A “common” statistical model models one joint distribution \mathbb{P}_X over variables X = \{A, B, ...\};
a causal model models a set \{\mathbb{P}_X^{\do{i}}\mid i\in\mathcal{I}\} of joint distributions over X, one for each intervention i\in\mathcal{I}.
We may visualise this as follows 2
Here \varnothing denotes the null-intervention and line segments correspond to the modellable distributions for varying model parameters, that is, for different model parameters the distributions \mathbb{P}_X, \mathbb{P}_X^{\do{i_1}}, ... may lie somewhere different on the respective line segments.

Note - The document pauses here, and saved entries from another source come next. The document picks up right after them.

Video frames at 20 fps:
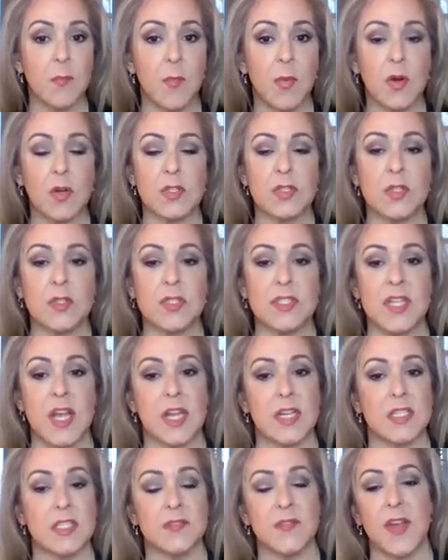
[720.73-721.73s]
and personal
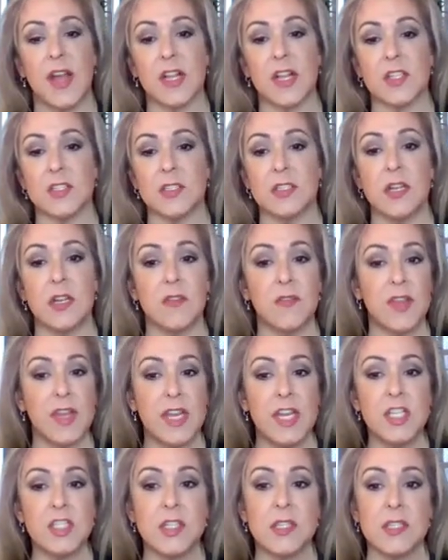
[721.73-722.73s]
satisfaction of
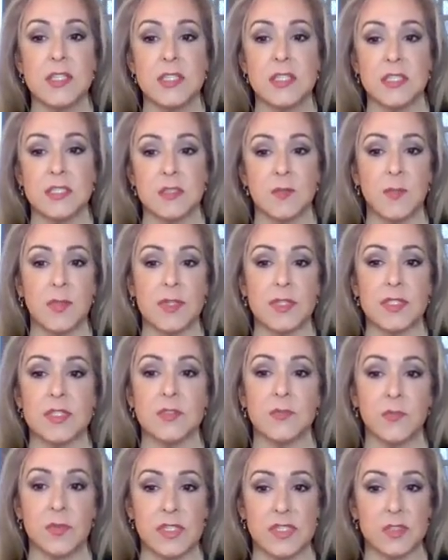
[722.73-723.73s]
each of the
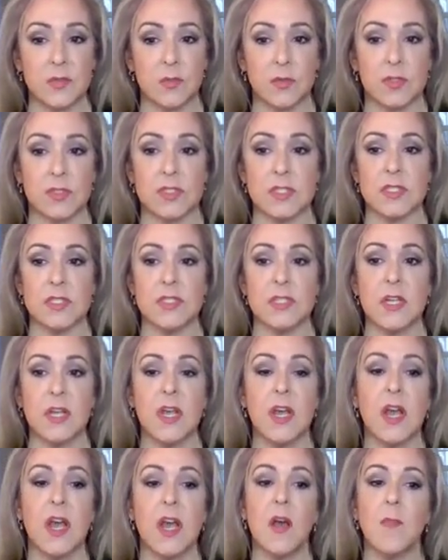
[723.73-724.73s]
discipline's resources
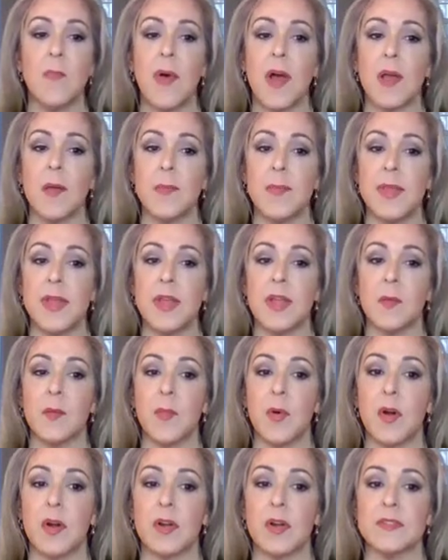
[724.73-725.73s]
by being
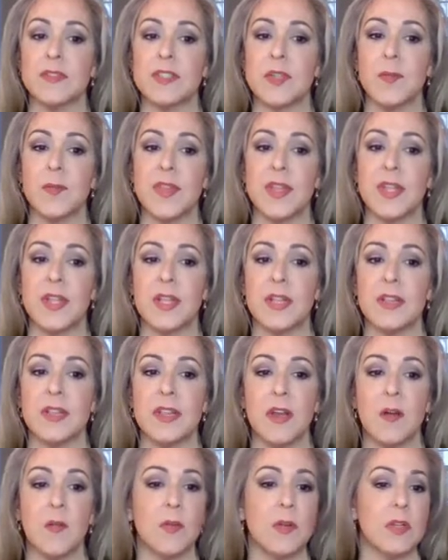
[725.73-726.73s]
a part of something
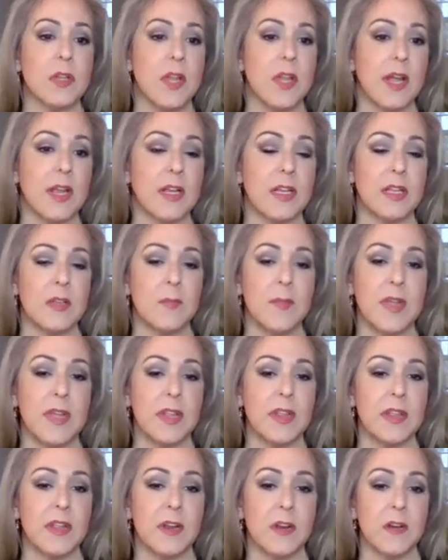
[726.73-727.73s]
that will likely
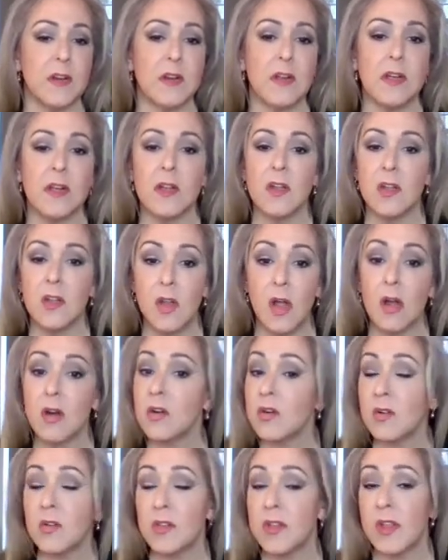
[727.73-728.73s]
be there
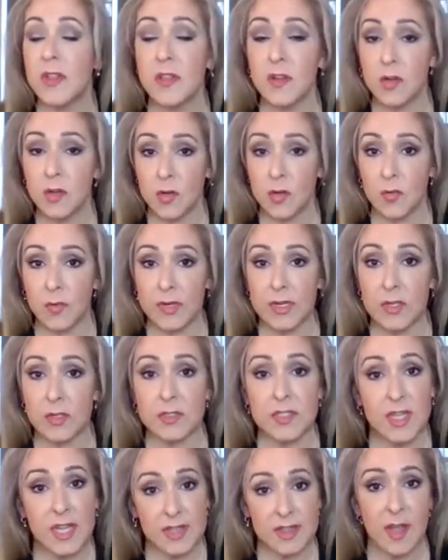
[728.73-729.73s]
longer than their
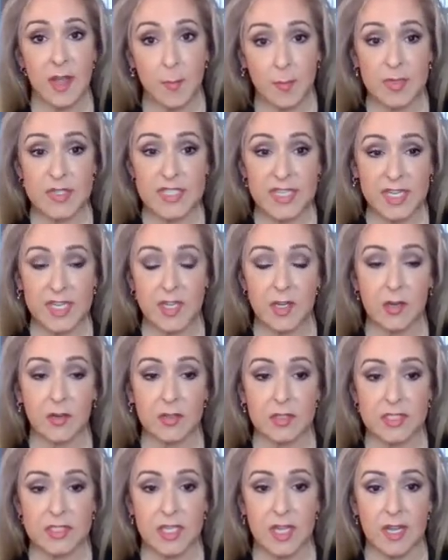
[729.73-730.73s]
careers at that
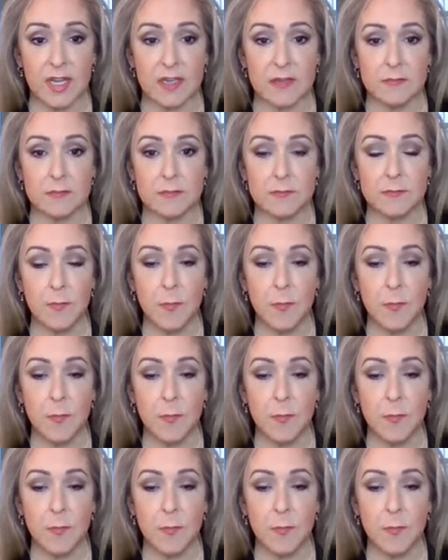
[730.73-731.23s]
particular site.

The distributions are indexed by interventions i \in \mathcal{I}. The intervention set \mathcal{I} admits a partial ordering reflecting the compositionality of interventions, for example, \do{A=5} \leq \do{A=5, B=5} but \do{A=5} \not\leq \do{A=1, B=5} since we can implement the intervention \do{A=5,B=5} by composing an action that implements \do{A=5} with another that also sets \do{B=5} but cannot implement \do{A=1,B=5} by combining \do{A=5} with another intervention. Thus, a causal model is a partially ordered set, a poset, of distributions; for example, the set \{ \mathbb{P}_X^{{\varnothing}}, \mathbb{P}_X^{\do{i_1}}, \mathbb{P}_X^{\do{i_2}}, \mathbb{P}_X^{\do{i_3}} \} inherits relations, such as \mathbb{P}_X^{\do{i_1}} \leq \mathbb{P}_X^{\do{i_3}}, from the partial ordering i_1 \leq i_3 of the interventions.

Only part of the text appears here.